| Task objective |
Each entry should be repeated exactly. Its pictures should not be.

== Segment start ==

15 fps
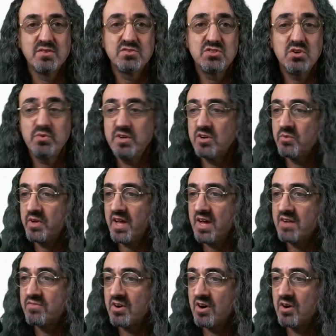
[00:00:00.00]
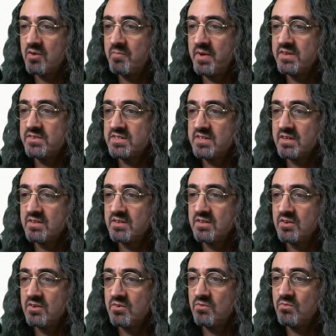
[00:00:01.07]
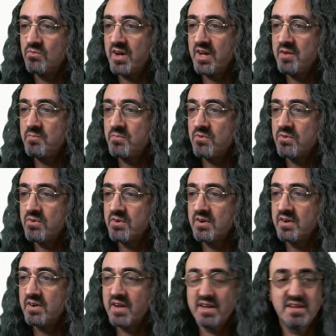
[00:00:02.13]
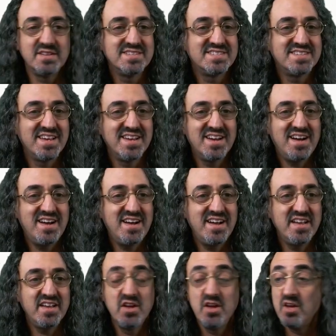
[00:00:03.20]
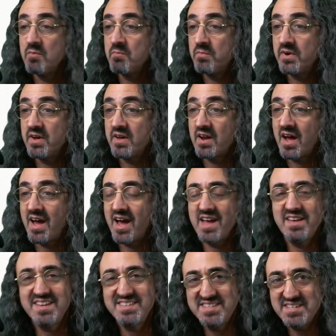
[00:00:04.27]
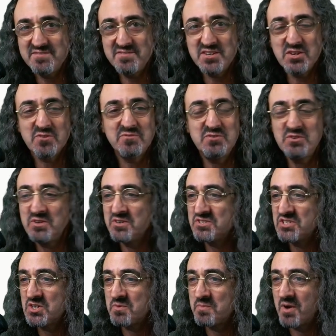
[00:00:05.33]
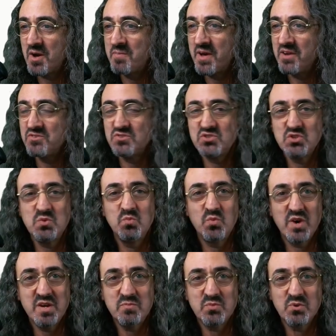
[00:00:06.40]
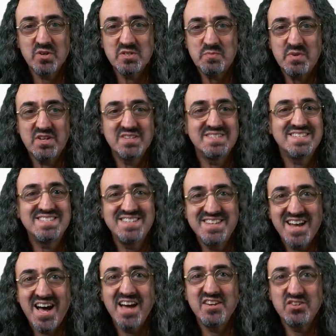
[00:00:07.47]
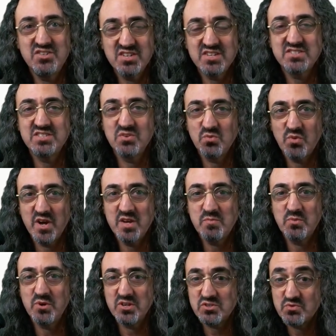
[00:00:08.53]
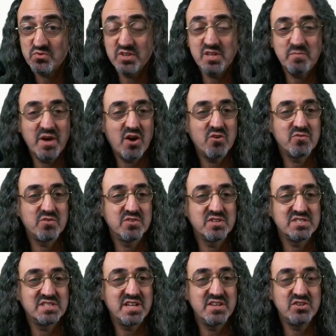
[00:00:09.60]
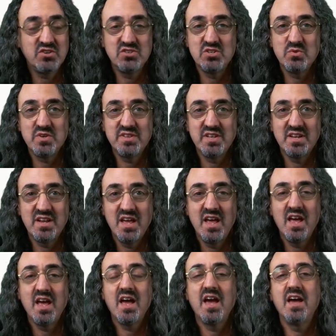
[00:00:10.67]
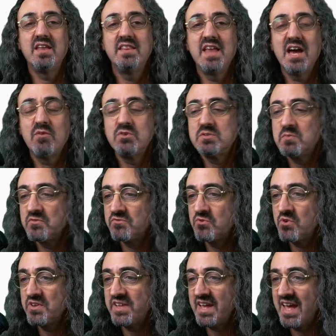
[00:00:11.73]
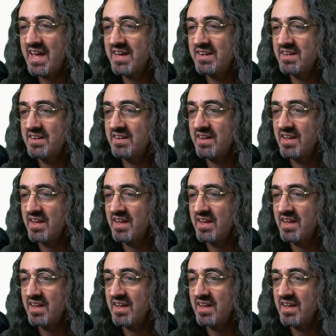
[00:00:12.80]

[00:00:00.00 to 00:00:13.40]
So here we have our basic whiteboard. I can say hi, but I did a video a few years ago about Zoom whiteboards because it's not just a whiteboard. It's really powerful. There's a lot you could do with it. And that was before they added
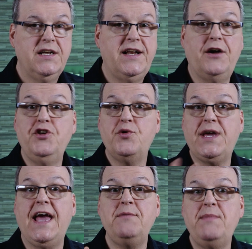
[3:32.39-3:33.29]
Now, you
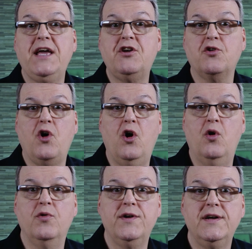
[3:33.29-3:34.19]
can make your
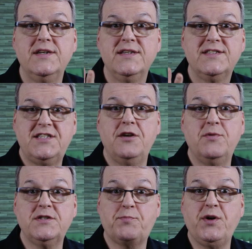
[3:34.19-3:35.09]
own
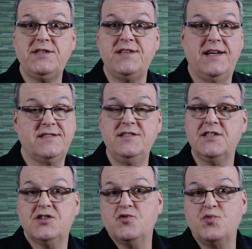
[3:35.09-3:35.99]
sequence presets. And
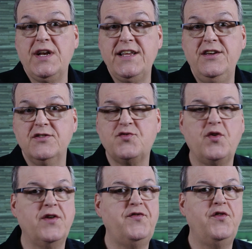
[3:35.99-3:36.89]
this is really
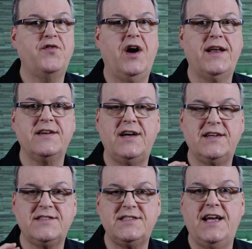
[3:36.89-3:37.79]
useful if you've got
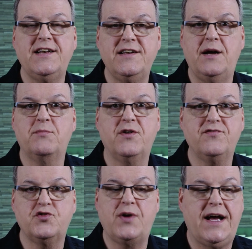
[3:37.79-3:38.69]
a set number
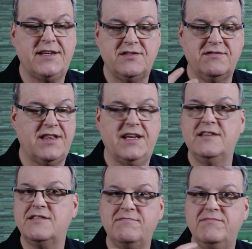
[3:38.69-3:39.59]
of tracks and
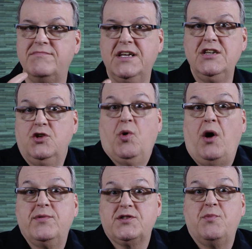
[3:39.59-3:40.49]
things, and you
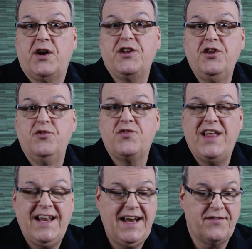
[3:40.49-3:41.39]
always want to use
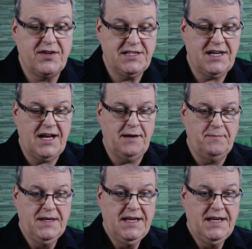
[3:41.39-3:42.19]
that every time.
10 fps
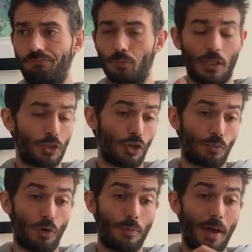we can
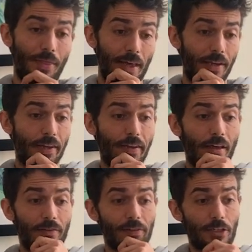talk more about that in
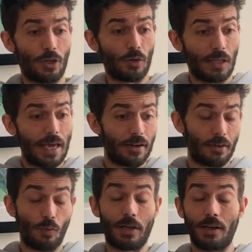another video
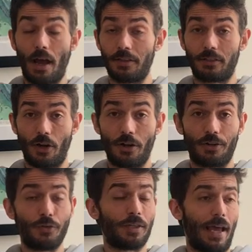later when I
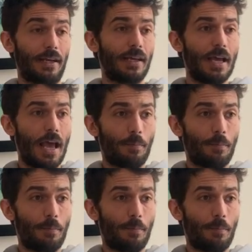start doing that.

== Segment end ==

| Response area |
15 fps
[00:00:00.00]
[00:00:01.07]
[00:00:02.13]
[00:00:03.20]
[00:00:04.27]
[00:00:05.33]
[00:00:06.40]
[00:00:07.47]
[00:00:08.53]
[00:00:09.60]
[00:00:10.67]
[00:00:11.73]
[00:00:12.80]

[00:00:00.00 to 00:00:13.40]
So here we have our basic whiteboard. I can say hi, but I did a video a few years ago about Zoom whiteboards because it's not just a whiteboard. It's really powerful. There's a lot you could do with it. And that was before they added
[3:32.39-3:33.29]
Now, you
[3:33.29-3:34.19]
can make your
[3:34.19-3:35.09]
own
[3:35.09-3:35.99]
sequence presets. And
[3:35.99-3:36.89]
this is really
[3:36.89-3:37.79]
useful if you've got
[3:37.79-3:38.69]
a set number
[3:38.69-3:39.59]
of tracks and
[3:39.59-3:40.49]
things, and you
[3:40.49-3:41.39]
always want to use
[3:41.39-3:42.19]
that every time.
10 fps
we can
talk more about that in
another video
later when I
start doing that.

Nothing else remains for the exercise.